Gaucher disease has been divided into three forms according to the clinical manifestations. Type 1 is the most common and mildest form of GD, and is essentially a monocyte/macrophage system disorder, lacking primary central nervous system involvement. It is characterized by varying degrees of splenomegaly and hepatomegaly, anemia, thrombocytopenia, bone pain, and skeletal lesions. Types 2 and 3 are both rare, with acute and fulminating (type 2), or heterogeneous and attenuated (type 3) neurological involvement accompanying visceral manifestations (3).
Quite effective treatment modalities for GD are available today, and they have raised hopes regarding the treatment of other LSDs. In this report, we present a case having severe hematological findings due to GD. The recent developments in the management of GD are also reviewed.
A 30-year-old female patient with type 1 GD was referred to our hematology clinic due to an increase in her complaints and clinical findings. She had been diagnosed with GD 10 years ago by pathological examination of the bone marrow biopsy and had been followed with supportive measurements.
She suffered from abdominal fullness, early satiety and severe fatigue. On the physical examination, she was pale in appearance and had a palpable massive hepatosplenomegaly. She did not have any symptoms or signs of abnormalities of the neuro-logical or locomotor systems. Her laboratory results on admission to our clinic are shown in Table 1. Abdominal ultrasound examination revealed hepatomegaly (vertical height was 20 cm) and splenomegaly (100x 144x230 mm), including multiple hyperechoic masses with central hypoechogenicity and distinct borders. Bone mineral densitometry monitoring with dual-energy X-ray absorptiometry (DXA) revealed total femur neck T and Z scores of -1.44 each and lumbar vertebrae T and Z scores of -2.20 and -2.19, respectively. Her bone marrow biopsy revealed diffuse Gaucher cell infiltration (Figures la, 1b). Glucocerebrosidase enzyme level was measured as 1.6 nmol/s/mpgr (5-13.5 nmol/s/mpgr). She was a heterozygous carrier for N370S and L444P mutations according to genetic mutation screening.
[FIGURE 1 OMITTED]
The diagnosis of type 1 GD was confirmed and recombinant human GluCer (Cerezyme[R]) replacement therapy was initiated once every three weeks intravenously at a dose of 400 IU, in addition to parenteral vitamin B 12 supplementation and calcium and vitamin D treatments. After enzyme replacement therapy (ERT), her symptoms and clinical and laboratory findings significantly improved. Gaucher cells were apparently decreased in the bone marrow biopsy within one year (Figures 2a, 2b).

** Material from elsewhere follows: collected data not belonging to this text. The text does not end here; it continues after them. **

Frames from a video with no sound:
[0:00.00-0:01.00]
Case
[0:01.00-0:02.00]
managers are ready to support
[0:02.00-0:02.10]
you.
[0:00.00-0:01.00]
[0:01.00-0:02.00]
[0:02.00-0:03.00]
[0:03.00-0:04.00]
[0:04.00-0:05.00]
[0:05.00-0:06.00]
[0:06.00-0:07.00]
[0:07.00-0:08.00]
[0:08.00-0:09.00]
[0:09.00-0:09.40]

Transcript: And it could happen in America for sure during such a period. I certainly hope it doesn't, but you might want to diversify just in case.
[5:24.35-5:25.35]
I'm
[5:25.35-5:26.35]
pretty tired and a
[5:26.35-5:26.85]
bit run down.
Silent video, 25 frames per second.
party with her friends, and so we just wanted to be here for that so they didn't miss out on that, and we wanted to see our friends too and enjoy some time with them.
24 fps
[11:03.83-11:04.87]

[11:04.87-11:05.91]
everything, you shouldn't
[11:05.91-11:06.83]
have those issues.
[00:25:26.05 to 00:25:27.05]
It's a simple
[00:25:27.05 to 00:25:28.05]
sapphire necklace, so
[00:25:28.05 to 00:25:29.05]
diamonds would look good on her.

Oral informed consent was obtained from the patient.
Table 1. Laboratory findings on admission to the clinic Test Result Normal Range Complete blood count Hemoglobin (g/dI) 11.7-15.0 Hematocrit (%) 28.1 35-45 Leukocyte count (xlOe9/L) 3.9 4.5-11.0 Absolute neutrophil count (xlOe9/L) Platelet count (xl 0e9/L) 87.0 150-400 Others Direct & indirect antiglobulin test Negative Serum IgG level (gIL) 19.4 7.0- 16.0 Serum 1gM level (gIL) 3.11 0.4-2.3 Serum IgA level (gIL) 3.38 0.7-4.0 Gamma globulin level in serum 23 (polyclonal) 10.5-19.5 protein electrophoresis (%) Serum immune-fixation test Negative Serum ferritin level (ng/ml) 263 11.0-306.8 Vitamin B 12 level (pg/mi) 166 166-9 70 Folic acid level (ng/ml) 3.7 1.5-16.9 Abnormal values are shown in bold text
[FIGURE 2 OMITTED]
Clinically, GD has been divided into three major subtypes, namely types 1, 2 and 3, although recently there is a trend to consider GD as a continuum of disease states (3). Despite genotype-phenotype correlations being poor, certain mutations predispose to certain disease forms, for example, homozygosity for L444P mutations results almost invariably in neuronopathic disease (4), whereas the presence of even one mutant allele for N370S normally prevents neurological and pulmonary involvement (4), as in our case. N370S is the most frequent mutation accounting for 70% of mutant alleles in Ashkenazi Jews and 25% of non-Jewish patients (5).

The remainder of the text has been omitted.